* [What this task involves]:
Every line from the one holding "Frames from a" through the one holding "Word for word: They" in the data below must be returned exactly, both ends included, with pictures left out and nothing else added.

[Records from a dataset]

--------------------------------

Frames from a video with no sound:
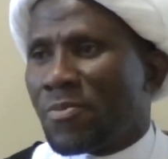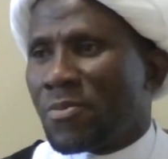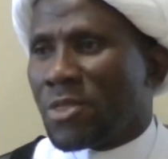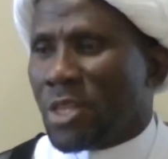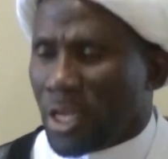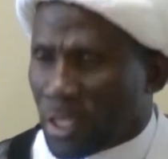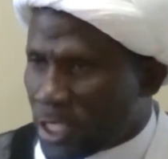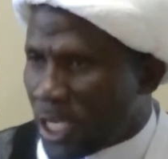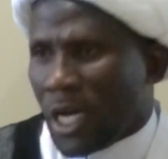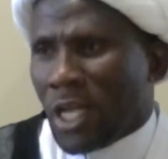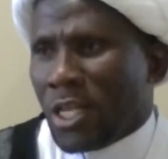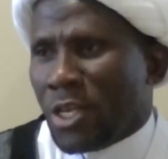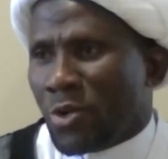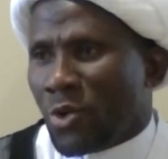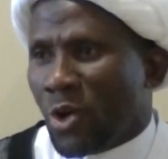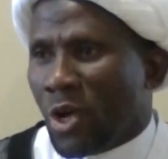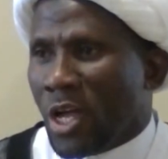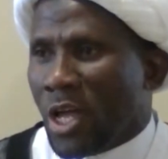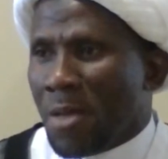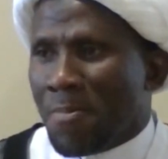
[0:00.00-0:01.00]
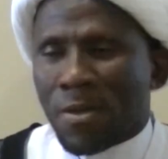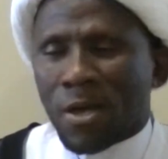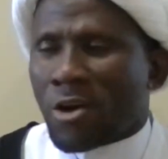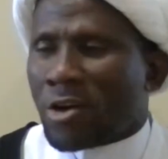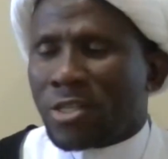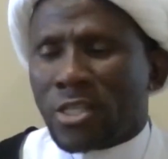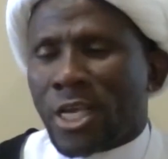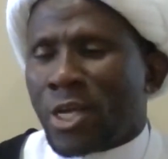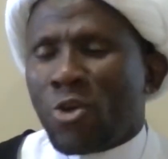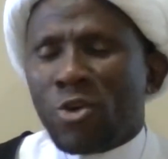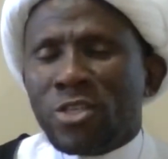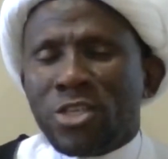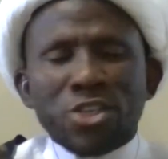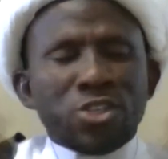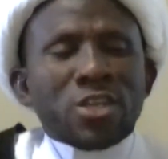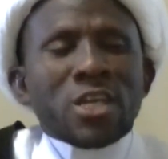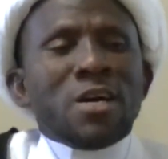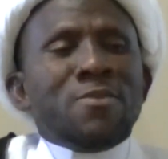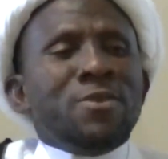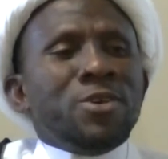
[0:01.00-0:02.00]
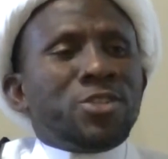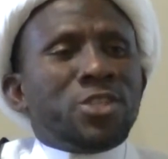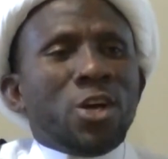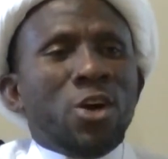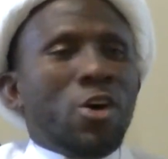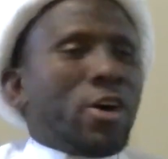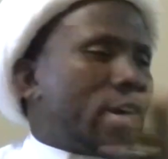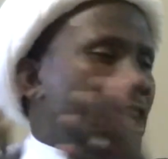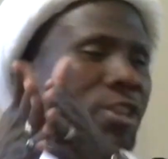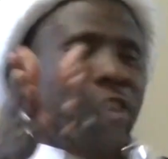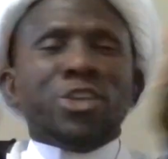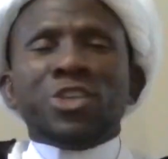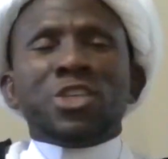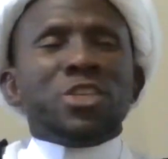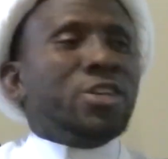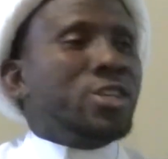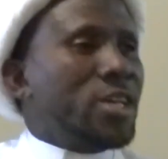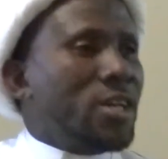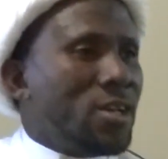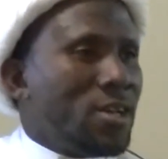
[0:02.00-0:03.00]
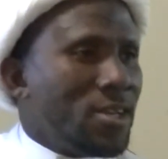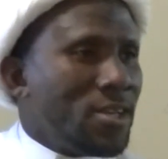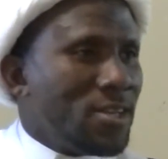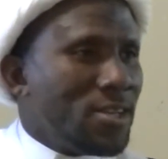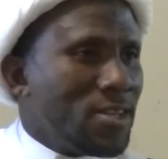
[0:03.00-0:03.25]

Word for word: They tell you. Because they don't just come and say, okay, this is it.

--------------------------------

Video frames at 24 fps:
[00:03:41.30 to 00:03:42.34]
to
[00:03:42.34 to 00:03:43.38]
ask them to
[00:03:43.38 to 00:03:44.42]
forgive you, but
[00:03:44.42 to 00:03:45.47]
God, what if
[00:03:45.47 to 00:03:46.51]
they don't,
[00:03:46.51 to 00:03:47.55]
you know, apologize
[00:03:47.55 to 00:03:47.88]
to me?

--------------------------------

* [Your response]:
Frames from a video with no sound:
[0:00.00-0:01.00]
[0:01.00-0:02.00]
[0:02.00-0:03.00]
[0:03.00-0:03.25]

Word for word: They tell you. Because they don't just come and say, okay, this is it.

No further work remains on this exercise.